Kurden rufen gemeinsam mit ihren Verbündeten Föderation in Rojava-Nordsyrien aus

Rimêlan, Rojava – Wenige Tage vor dem kurdischen Neujahrsfest Newroz haben Vertreter verschiedener Bevölkerungsgruppen am Donnerstag ein föderales System für das Gebiet Rojava im syrischen Teil Kurdistans (Nordsyrien) ausgerufen.

Rund 200 Delegierte aller Bevölkerungsgruppen aus Rojava – wie Araber, Kurden, Armenier, Turkmenen und Assyrer – haben das unter dem Motto „Ein föderales Syrien garantiert das Zusammenleben und die Brüderlichkeit aller Nationen“ auf einem Kongress in der Ölstadt Rimêlan beschlossen. Die Föderation wird die bereits seit über zwei Jahren existierende Selbstverwaltungen – die Kantone Cizîrê, Kobanê und Efrîn –  einschließen.
Das nächste Ziel sei, die drei kurdischen Kantone an der türkischen Staatsgrenze miteinander zu verbinden, um ein zusammenhängendes föderales, autonomes Gebiet zu errichten, so Vertreter der Föderation Rojava in Rimêlan. Die Treibende Kraft hinter der Erklärung ist die größte syrisch-kurdische Partei der Demokratischen Union (PYD).

Das Assad-Regime in Damaskus sowie die syrische Koalition der Oppositions- und Revolutionskräfte haben sich bereits gegen die Verkündung der Föderation in Rojava ausgesprochen. Beide Seiten lehnen die kurdischen Autonomiebestrebungen im Norden des Landes strikt ab. Das Regime bezeichnete die Ausrufung der Föderation als „illegitim“ und „wertlos“. Der Chef der syrischen Opposition, Riad Hidschab, lehnte bereits im Vorfeld jegliche Ideen von Dezentralisierung oder Föderalisierung des Landes ab. „Die Einheit Syriens ist eine rote Linie, die nicht überschritten werden darf. Die Idee des Föderalismus ist nur dazu da, um Syrien letztendlich zu spalten. Und das werden wir niemals akzeptieren“, sagte Hidschab.

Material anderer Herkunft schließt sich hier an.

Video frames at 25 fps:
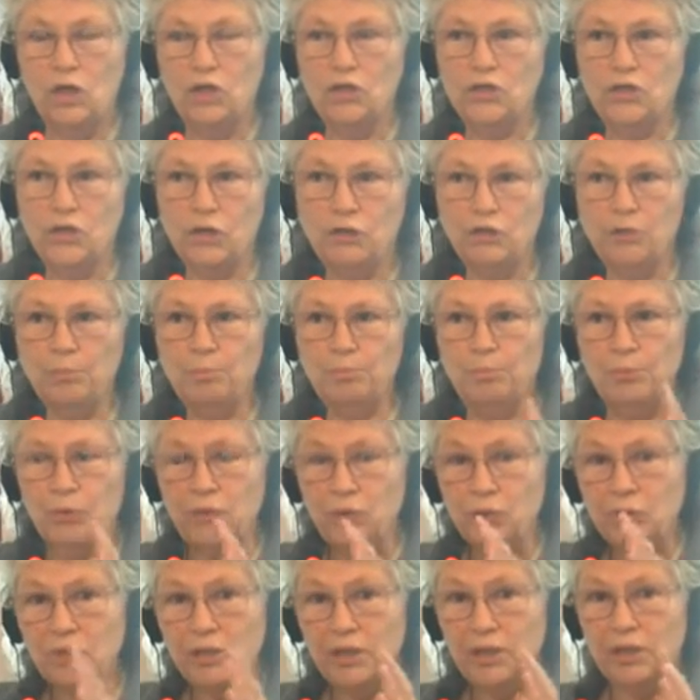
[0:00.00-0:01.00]
So the
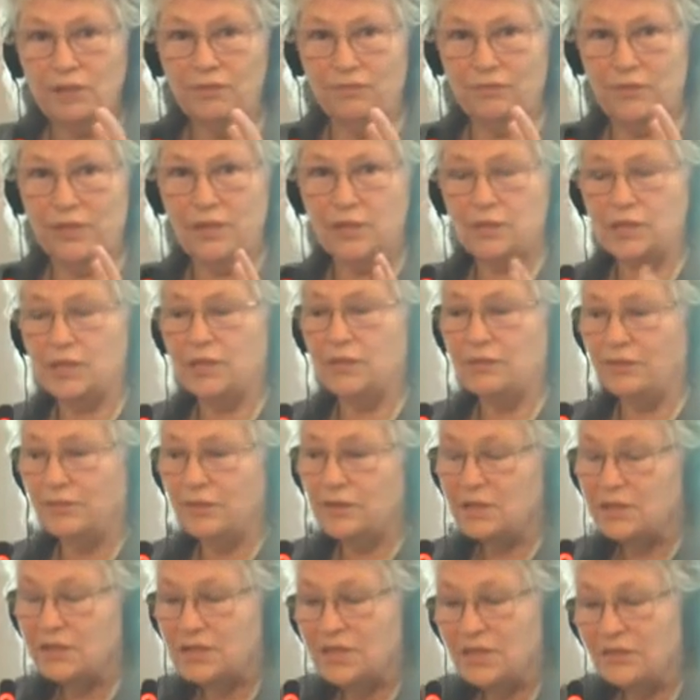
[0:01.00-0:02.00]
beauty of this,
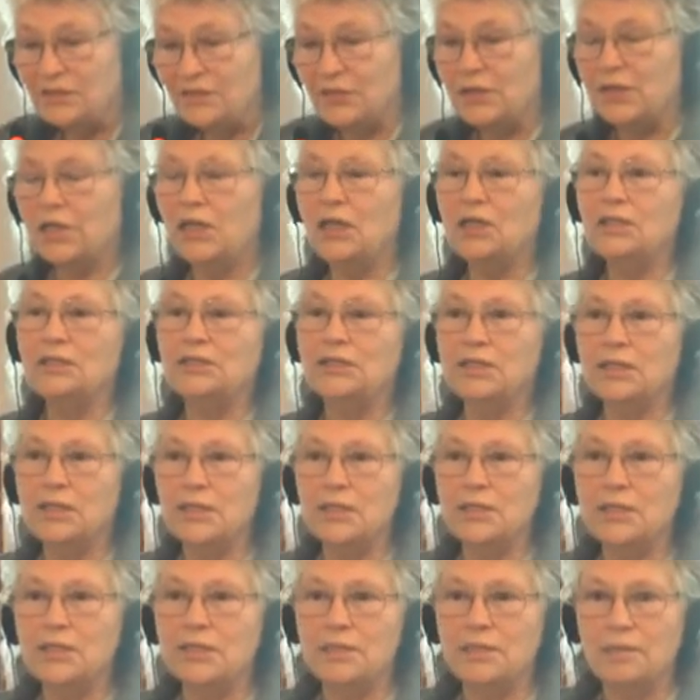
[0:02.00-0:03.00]
the difficulty
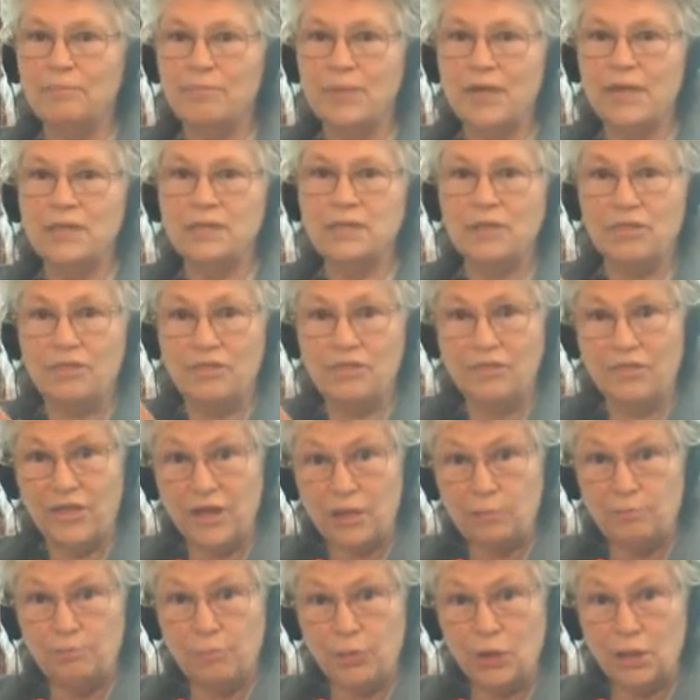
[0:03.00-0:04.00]
is it makes a
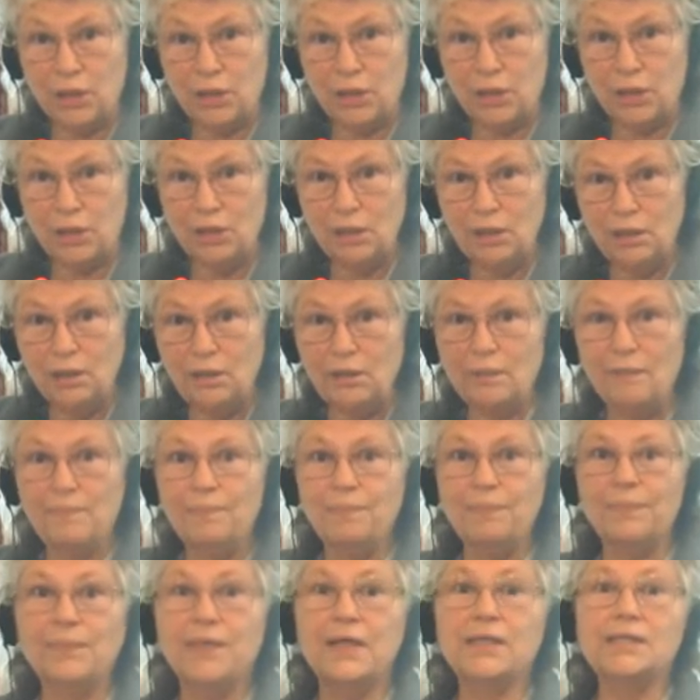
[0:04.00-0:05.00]
thick book
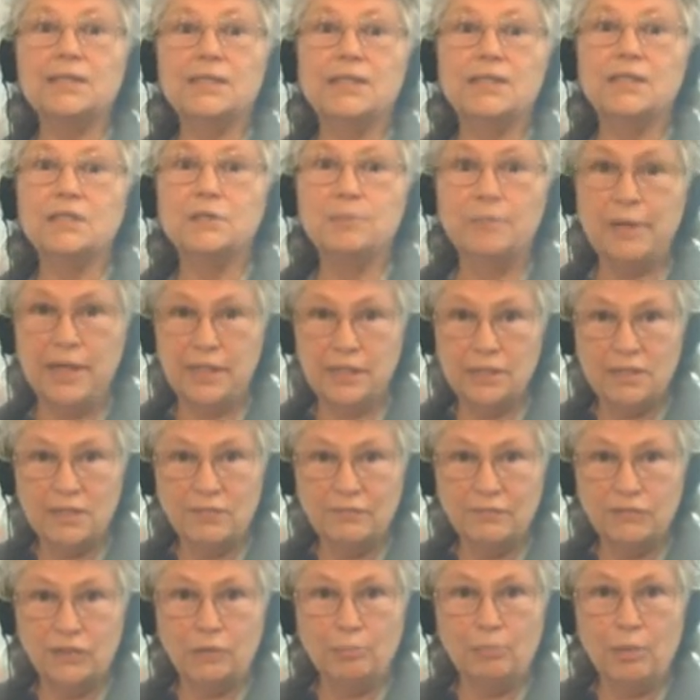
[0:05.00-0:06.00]
that's
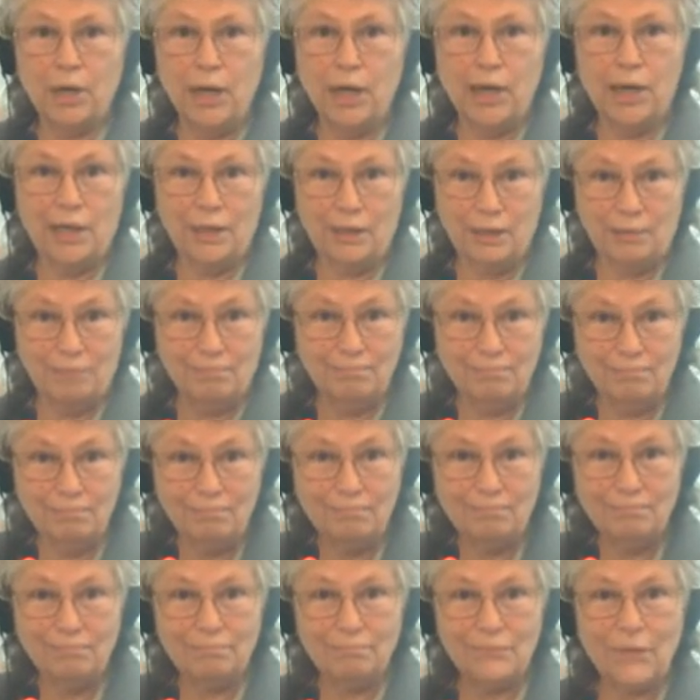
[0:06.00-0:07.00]
expensive to buy.
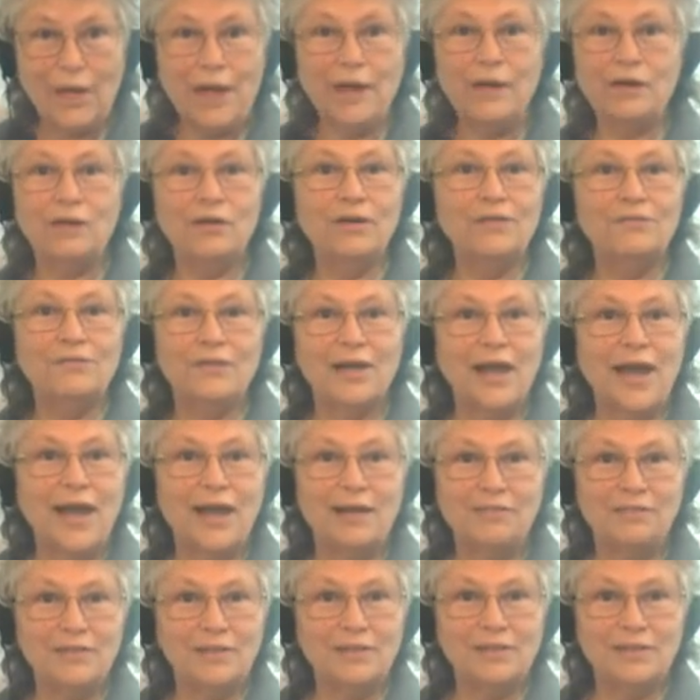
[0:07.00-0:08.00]
I don't even
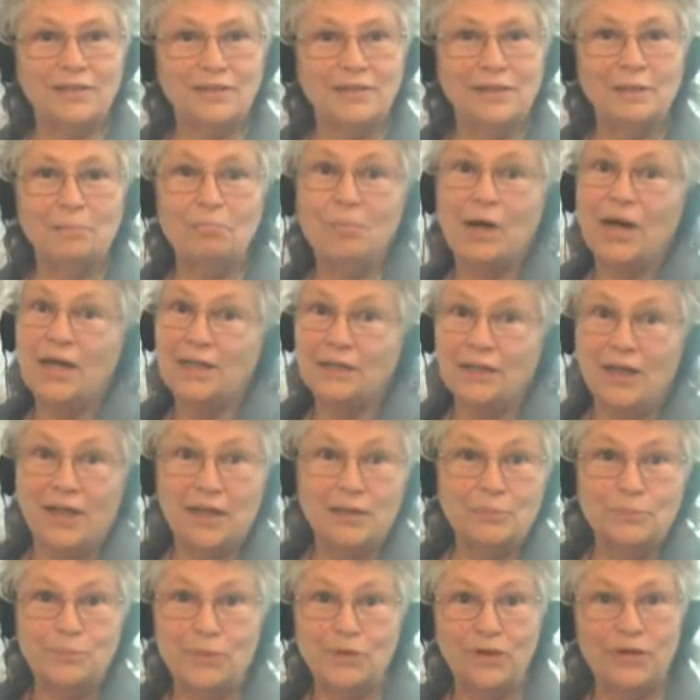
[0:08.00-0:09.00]
have it in my
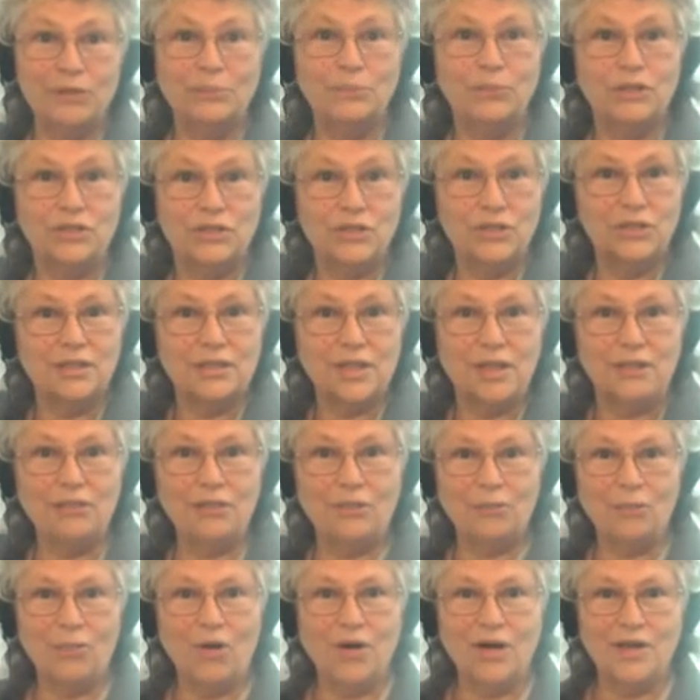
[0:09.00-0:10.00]
library, which is
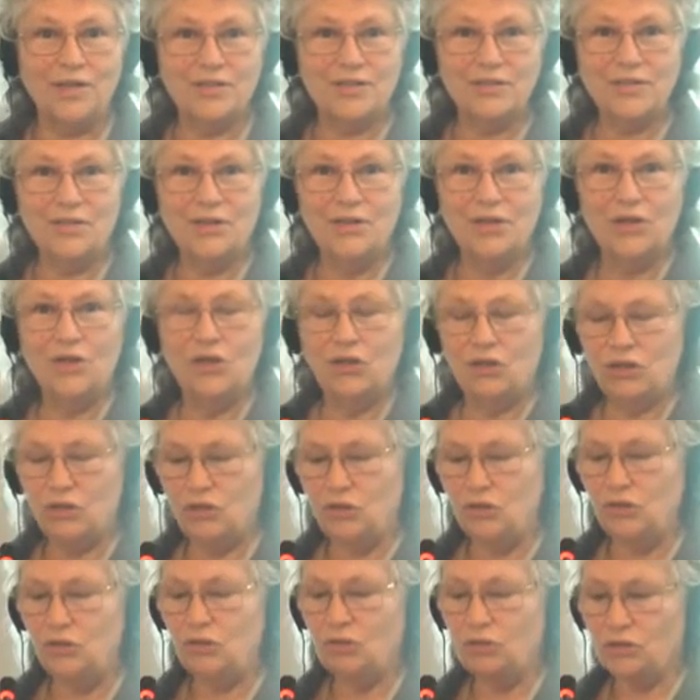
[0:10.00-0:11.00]
otherwise
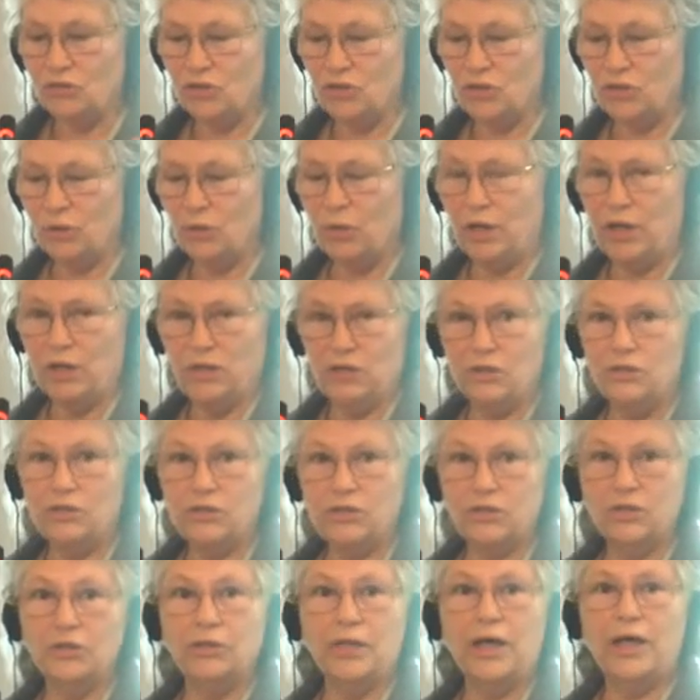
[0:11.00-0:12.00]
huge, so I
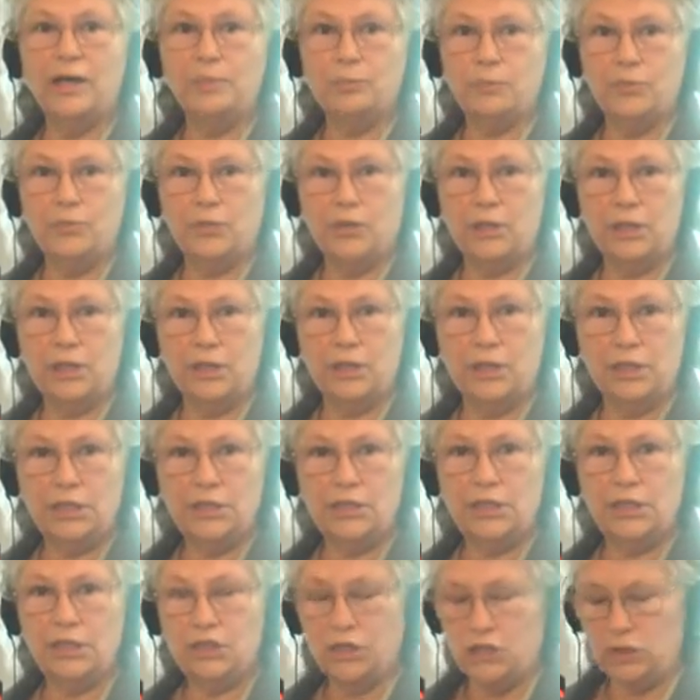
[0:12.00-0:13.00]
use the library
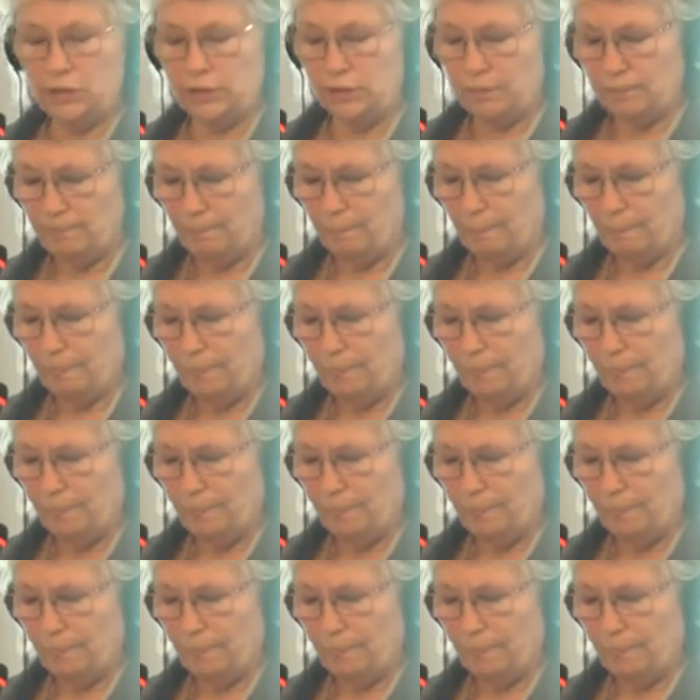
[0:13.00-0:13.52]
edition.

Sowohl Russland als auch die USA, die die kurdischen Volksverteidigungseinheiten (YPG) in Syrien militärisch gegen die Terrormiliz „Islamischer Staat“ (IS) unterstützen, wollen die ausgerufene Föderation nicht anerkennen. Ein Sprecher des Außenministeriums in Washington beharrte auf dem Ziel eines vereinten Syriens. Vor allem die Türkei ist ein großer Gegner der neuen Föderation in Nordsyrien. Die türkische Regierung hatte wiederholt gedroht, dass sie einen Kurdenstaat in Nordsyrien nicht dulden werde.

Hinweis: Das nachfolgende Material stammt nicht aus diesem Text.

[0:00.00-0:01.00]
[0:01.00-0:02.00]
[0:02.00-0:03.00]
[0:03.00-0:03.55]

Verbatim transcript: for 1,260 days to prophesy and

Die Vertreter der ausgerufenen Föderation stellen jedoch klar, dass sie die in Nordsyrien ausgerufene autonome Region als Teil des Landes sehen. Das „föderale System“ könne ein Modell sein, um die Krise in Syrien zu lösen, hieß es in der Abschlusserklärung der Konferenz in Rimêlan.

kn

1 KOMMENTAR

  1. Der richtige und auch vorhersehbare Weg. Alles andere wäre absurd. Es kann nicht sein, dass die Kurden als westliche Marionette fungieren, um den IS zu bekämpfen, damit anschließend ihre Kämpfer entwaffnet und verhaftet werden. Momentan ist die Lage völlig absurd. Es ist auch kein Vorteil gegen die Türkische Regierung zu kämpfen, wenn der nächste Feind schon hinter einem steht.